If your children don’t learn to do simple tasks early on or meet their own daily needs, they’ll reach adulthood without independence and responsibility for themselves. This is a danger you should learn to correct from the beginning.

Refusing to tie their shoes or solve homework problems doesn’t make you a bad mother. Instead, it encourages your children to be more responsible. They might be upset at first. Chances are they’ll tell you they can’t, the problems are too hard to solve or they don’t know how.

But everything will be fine even if the bed gets made with a few (or more) wrinkles or they’ve made an error in their homework. The bottom line is that tomorrow they’ll try hard to do better. This way, they’ll learn that it feels good to be able to do things on their own without your help.

3. The Word “No”

Child psychologists tell us that the critical age when children start wanting to make their own decisions and challenge their parents is around eight years old. This is when they begin to understand basic concepts of justice, morality and respect.

It’s important that you make every effort to guide them in the appropriate manner. They need your love, support and daily guidance.

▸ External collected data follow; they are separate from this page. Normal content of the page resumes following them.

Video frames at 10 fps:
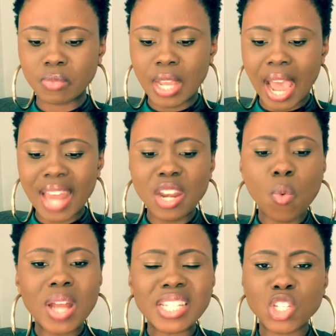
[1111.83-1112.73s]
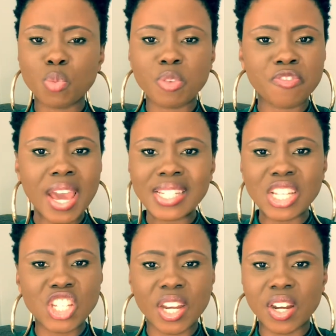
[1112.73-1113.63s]
I didn't want her to be fighting
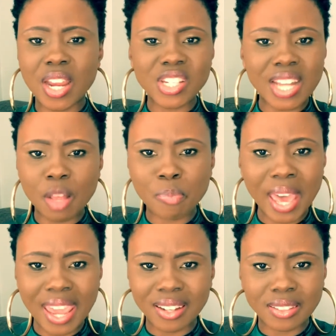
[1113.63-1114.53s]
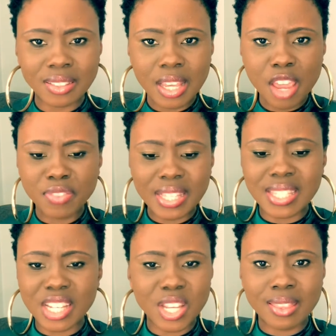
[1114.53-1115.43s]
generational pain, if there's
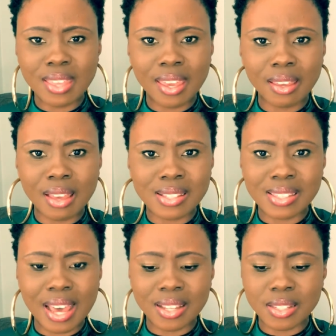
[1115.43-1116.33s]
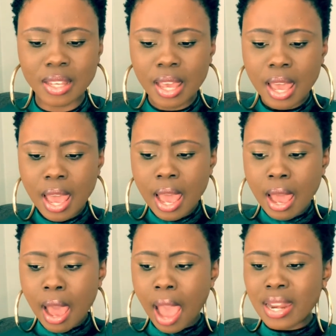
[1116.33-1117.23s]
such a thing as that.
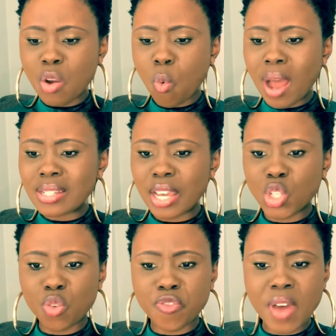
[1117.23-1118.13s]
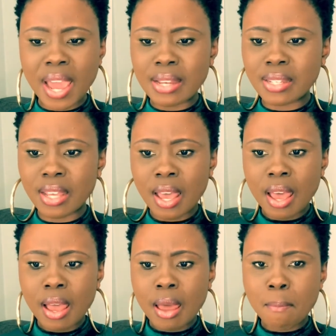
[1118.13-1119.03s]
I didn't want her to fight
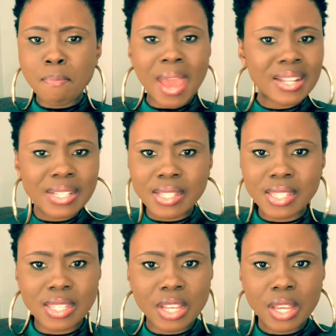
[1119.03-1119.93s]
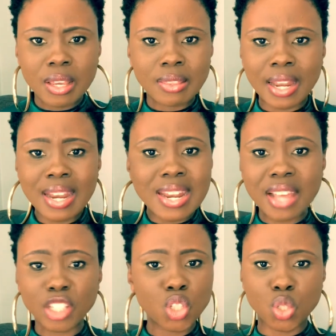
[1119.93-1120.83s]
battles that had
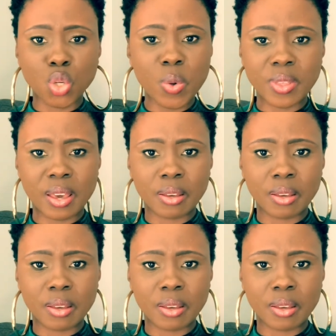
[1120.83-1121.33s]
nothing to do with her.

If you find yourself saying “no” more often than you like to your children, it doesn’t’ mean you’re a bad mother. You’re setting boundaries. This is how you teach them what they can and cannot do, as well as what’s expected of them at all times.

If today you don’t let your children play on the computer before they finish their homework, make sure you set that rule every day. If your rules aren’t consistent and what’s permitted today is forbidden tomorrow, your children won’t know what to expect.

Don’t be afraid to say “no” whenever necessary. However, always try to explain the reason for it in a way that they can understand.

Here are some examples:

  • “You can’t go outside to play until you finish your homework.”
  • “You’re too young to stay out at night.”
  • “You don’t get to have dessert when you don’t feel well enough to finish your dinner.”

We recommend reading: 10 Toxins That Harm Children

4. A Mother’s Presence

She's not a bad mother.

This is one of the biggest fears that a mother has. Of course, you want to spend every waking moment with your child, but due to long working hours and difficult schedules, it’s impossible for most people to pick their children up for lunch every day, for example.

Don’t worry. Not being with your children every second doesn’t make you a bad mother. It’s important, though, that the time you spend with them be filled with love and care.

When you’re at home with your children, make them your priority. Listen to everything they say, their worries and their offhand remarks. Make every second you do spend together worthwhile.

Children must grow up to understand that we all have responsibilities. You have to work, and they have school. It’s not easy to be together 24 hours a day, and it’s not necessary.

Children need to learn to stand up for themselves, always knowing that if they ever need you, you’ll be there in no time and with open arms.